I've been thinking, dreaming, about a full surround system with in walls for a while. I keep dithering back and forth between a sealed box as part of the designed package being a must have. Your note spurs another thought. Other than a few* rare, and usually very expensive to purchase and more difficult and costly to install, sealed boxes are going to be quite small. So there's the tradeoff, which always happens, is either sealed box that can retrofit with a really small volume, or variable volume of an open back retrofit style.
*I've seen a few subs and in wall speakers that basically take the whole stud space for their sealed enclosure. But those will need to be installed and then drywall installed over them. This will clearly be a more difficult and costly install than a retrofit. And from my memory they are usually prohibitively expensive.
What does it got to do with the Klippel NFS? So if the test is done in a 2π anechoic chamber, your "stud issue" goes away?On what page do we find the data for the 3.5 inch deep stud space the speaker mounts in? I believe that you will have better luck modeling with the woofer TS/P and the dimensions of the stud cavity in the wall.
If I was to hazard a guess that is where the speaker manufacturer started.
This information is not in the Kippel patent.
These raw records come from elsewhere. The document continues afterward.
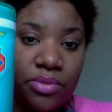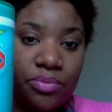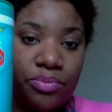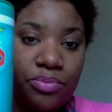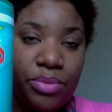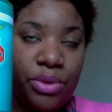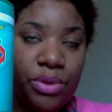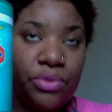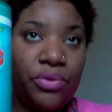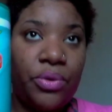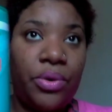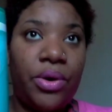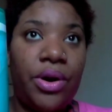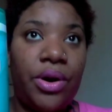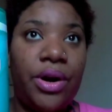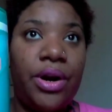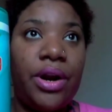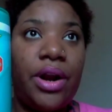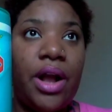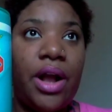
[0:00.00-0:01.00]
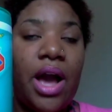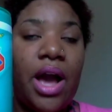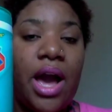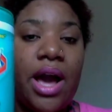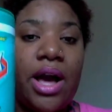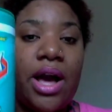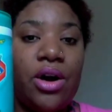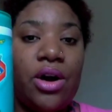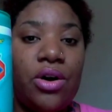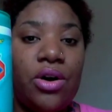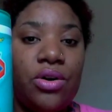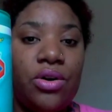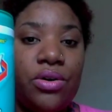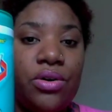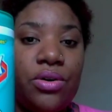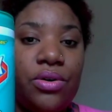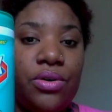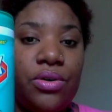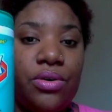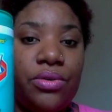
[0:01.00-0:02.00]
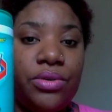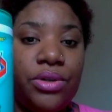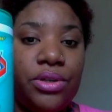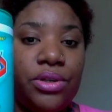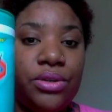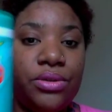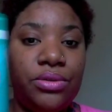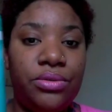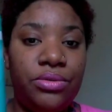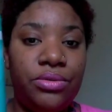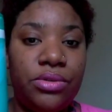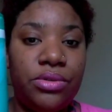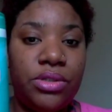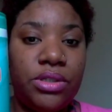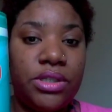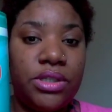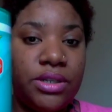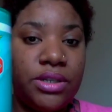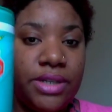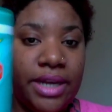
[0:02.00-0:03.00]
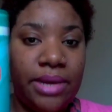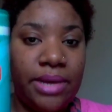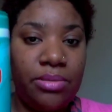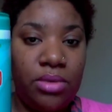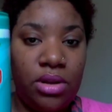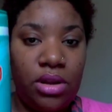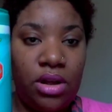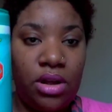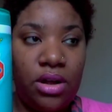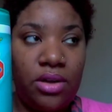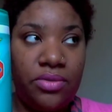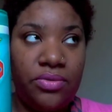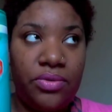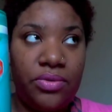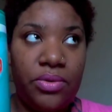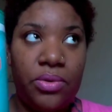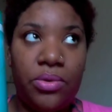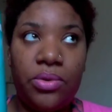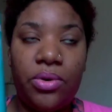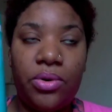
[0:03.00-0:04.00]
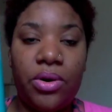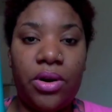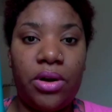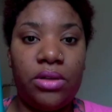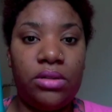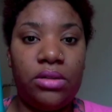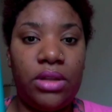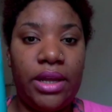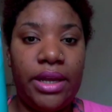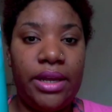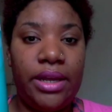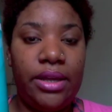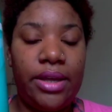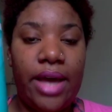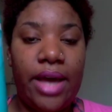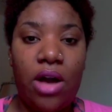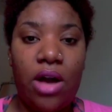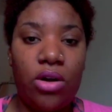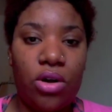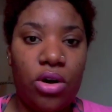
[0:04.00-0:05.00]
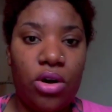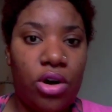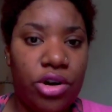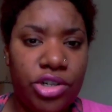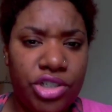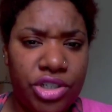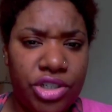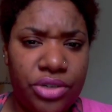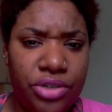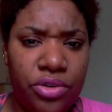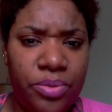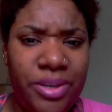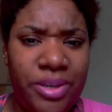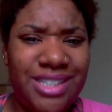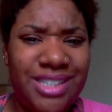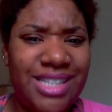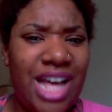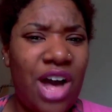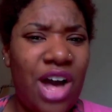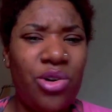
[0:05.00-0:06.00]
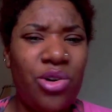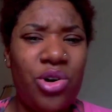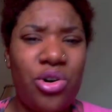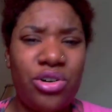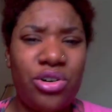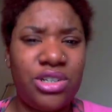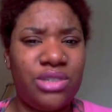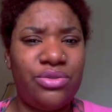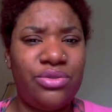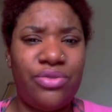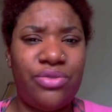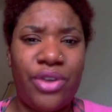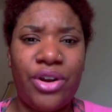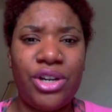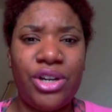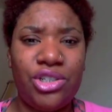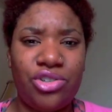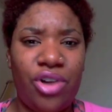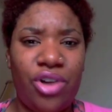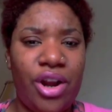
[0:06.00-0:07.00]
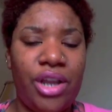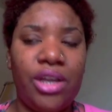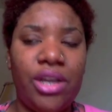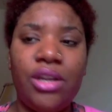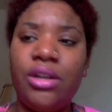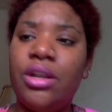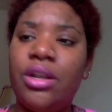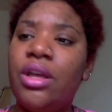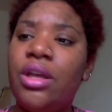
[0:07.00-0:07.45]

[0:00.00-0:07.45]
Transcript: before I'll use the damp cloth or like alcohol in general, because alcohol is very drying.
Speaker doesn't care about the size of the studs. it cares about the volume behind it which you can't possibly control. This will always be a variable that you need to deal with using equalization as I explained.The wall could be built with 5 1/2” studs or a furred out 2 foot deep space. As always the exception is not the rule. The typical wall is framed with 3 1/2” studs. Leaving the typical infinite enclosure that speaker is installed in as a 15” width between the studs and 3 1/2” deep and sort of sealed front and back with drywall or so
You are wrong. You don't need a Klippel scanner if all you want to do is gate the measurements. Klippel only uses that for high frequencies as indicated in the graph I already showed you:Your instrumentation is set up with time windowing to remove the reflections, there you have anechoic.
I am not sure there is much science behind any of those recommendations. Half the time they are boilerplate writing anyway. They want to show us reality, give us measurements and why they recommend what they recommend. Not that some designer in his ad-hoc testing thought it sounded better one way or the other.Some (not many) manufacturers issue detailed placement instructions, which should be mandatory IMHO.
The reference axis ("on-axis") for these speakers should be 30 degrees horizontal.
Since these are wall mounted speakers there is no toe-in possible.
Btw, I feel this should be standard practice with regular free standing speakers too to find the optimal horizontal axis.
Some speakers are designed for full toe-in while other speakers are designed to point straight forward and should be measured under 30 degrees horizontal.
For what it's worth I'm all for designing speakers that are not meant to be toed-in. You get a better power response and more natural reflections in the room that way which results in better sound quality.
Some (not many) manufacturers issue detailed placement instructions, which should be mandatory IMHO.
Most rooms will "play" more than the speakers, especially if the speakers are placed "at random".
For testing and measuring (speakers) there are very precise conditions (as for the setup used by ASR) - what I mean is getting the most of the speakers potential in my listening room, and this response can be measured, too, however in a different way (and will always be more or less different than "anechoic" because of the room response).
With wrong or unprecise positioning of speakers in any listening room, the SQ will more or less suffer.